Concerns over razor wire laid across the divide

3 mins read

The government has come under fire from opposition parties over a decision to lay razor wire along a section of the UN-controlled ceasefire line to deter asylum seekers.

It said the barbed wire is needed to stem migrant inflows from the Turkish-occupied north, but critics say the plan is “ineffective” and only feeds the fear that partition will be cemented amid a renewed push to resume dormant peace talks.

Crews began laying the razor wire this week, some 30 kilometres west of the capital, Nicosia, at Astromeritis.

Critics, including the communist party AKEL, said the move leaves “huge question marks since it implies the delineation of borders and entrenching our homeland’s division.”

Farmers authorized to cultivate land inside the buffer zone initially voiced some concern over access to their plots, but the government said it would act to ease access.

Nicosia says Cyprus has the highest per-capita number of asylum applications in the European Union.

Most of those asylum-seekers cross a porous buffer zone after making their way to the north, often by commercial flights from Turkey.

AKEL spokesman Stefanos Stefanou acknowledged Cyprus has to deal with large migrant inflows but insisted that “methods implying borders between states” aren’t the way.

“Nowhere in the world has the migration issue been solved by erecting walls, fences or barbed wire,” said Stefanou.

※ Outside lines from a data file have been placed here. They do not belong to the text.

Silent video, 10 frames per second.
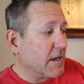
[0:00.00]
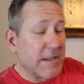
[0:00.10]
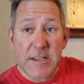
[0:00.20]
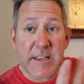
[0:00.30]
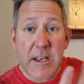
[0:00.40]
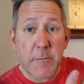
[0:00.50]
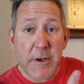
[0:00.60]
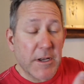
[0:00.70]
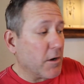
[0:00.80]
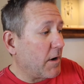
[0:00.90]
Does
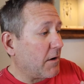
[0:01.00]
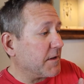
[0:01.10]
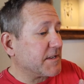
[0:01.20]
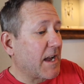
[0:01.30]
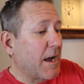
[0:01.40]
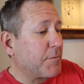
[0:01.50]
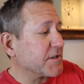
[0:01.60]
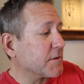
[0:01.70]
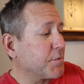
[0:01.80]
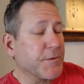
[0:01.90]
anybody know how this app is
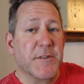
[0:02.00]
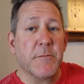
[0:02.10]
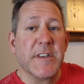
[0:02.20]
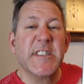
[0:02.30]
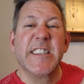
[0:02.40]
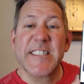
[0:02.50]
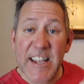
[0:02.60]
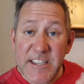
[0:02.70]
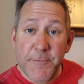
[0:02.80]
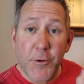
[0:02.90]
supposed to be
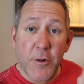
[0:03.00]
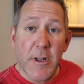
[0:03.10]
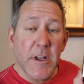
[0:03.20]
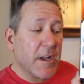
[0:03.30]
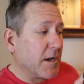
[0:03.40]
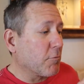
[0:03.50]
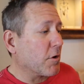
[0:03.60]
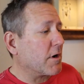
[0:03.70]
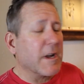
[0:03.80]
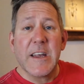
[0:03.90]
successful and
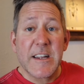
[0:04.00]
work?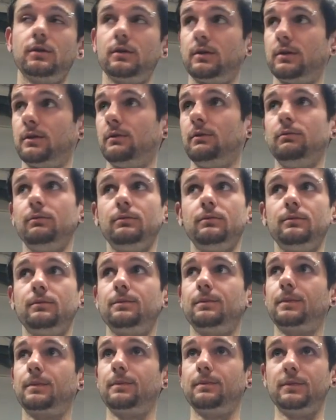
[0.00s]
And
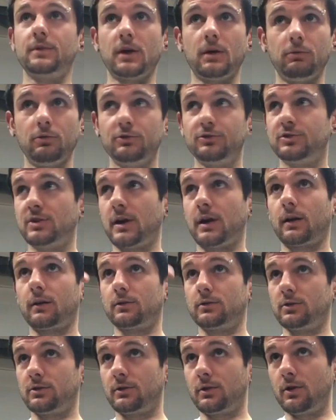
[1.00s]
double
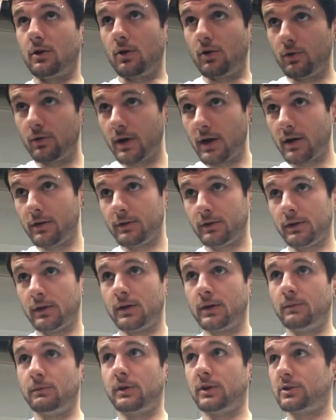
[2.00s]
check. Just go down the
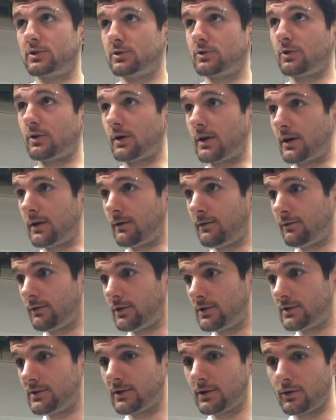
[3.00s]
line. Make sure
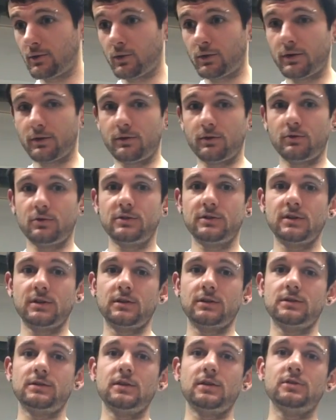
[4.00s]
every single one of those
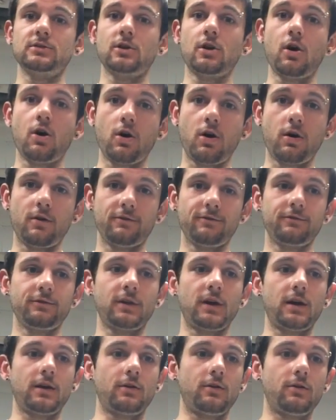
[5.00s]
things says off,
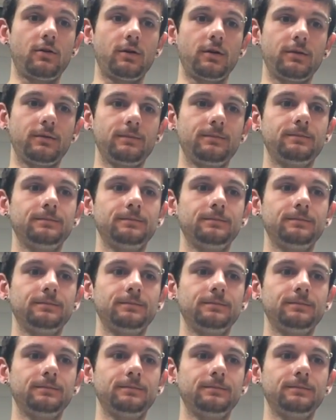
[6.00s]
not on.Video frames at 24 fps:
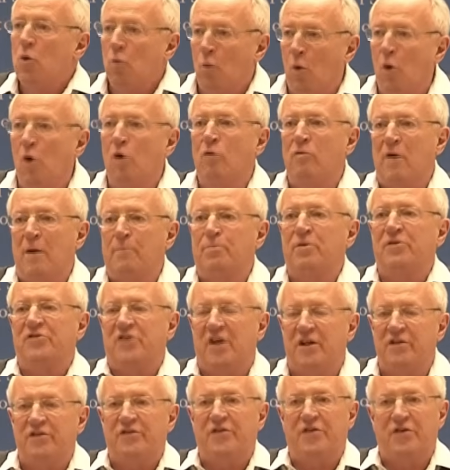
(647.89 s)
War
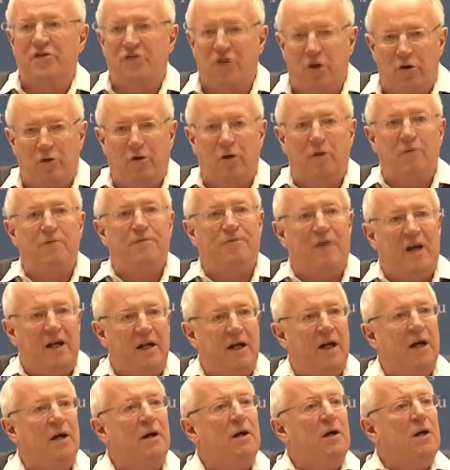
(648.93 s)
represents the total
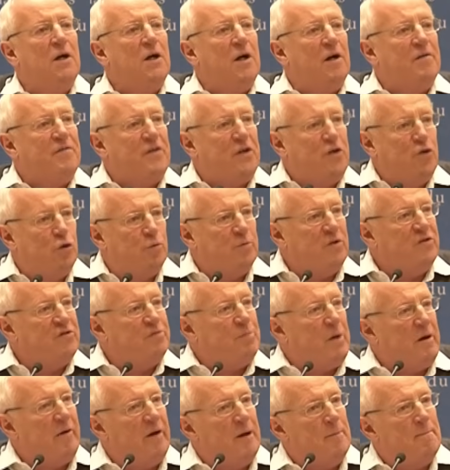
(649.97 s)
failure of the human
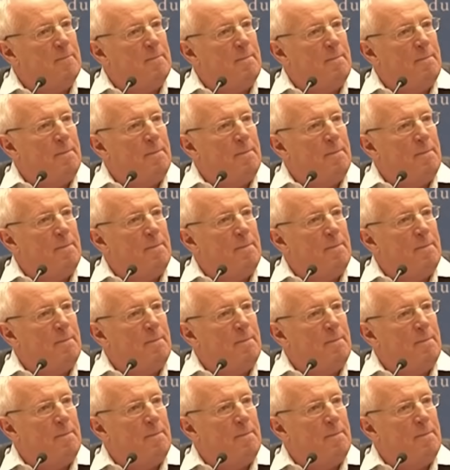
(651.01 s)
spirit.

“These are (former US President Donald) Trump’s ideas which this government is obviously copying.”

Other opposition parties said the move was badly timed since it gives fodder to the Turkish Cypriot leadership and its patron Turkey which wants to tear up an agreed-upon federal framework to reunify Cyprus and strike a deal based on two equal states.

Peace group Unite Cyprus Now tweeted that it expected authorities to “spend as much effort on reducing barriers as they do on building them.”

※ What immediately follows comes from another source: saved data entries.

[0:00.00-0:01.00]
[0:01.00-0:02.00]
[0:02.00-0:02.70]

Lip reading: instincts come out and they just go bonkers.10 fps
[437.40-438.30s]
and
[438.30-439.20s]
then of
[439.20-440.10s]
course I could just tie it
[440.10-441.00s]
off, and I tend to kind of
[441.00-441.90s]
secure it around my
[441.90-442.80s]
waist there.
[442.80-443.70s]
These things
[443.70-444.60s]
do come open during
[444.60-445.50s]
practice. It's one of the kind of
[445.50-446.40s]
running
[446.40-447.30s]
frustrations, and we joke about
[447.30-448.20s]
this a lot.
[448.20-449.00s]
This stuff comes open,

The government defended the move, saying that laying the razor wire is entirely in line with EU regulations governing movement across the divide and that Brussels and the UN had been briefed beforehand.

Government spokesman Kyriakos Koushos said no “political or other message” could be derived from the move other than to protect public safety and obstruct “unchecked migrant inflows that Turkey feeds by design, through our occupied areas.”

Cyprus has accused Ankara of actively encouraging migrants to apply for asylum in the south to “change the island’s demographic character.”

Koushos said contact between Greek and Turkish Cypriots isn’t impeded since there are nine designated crossing points.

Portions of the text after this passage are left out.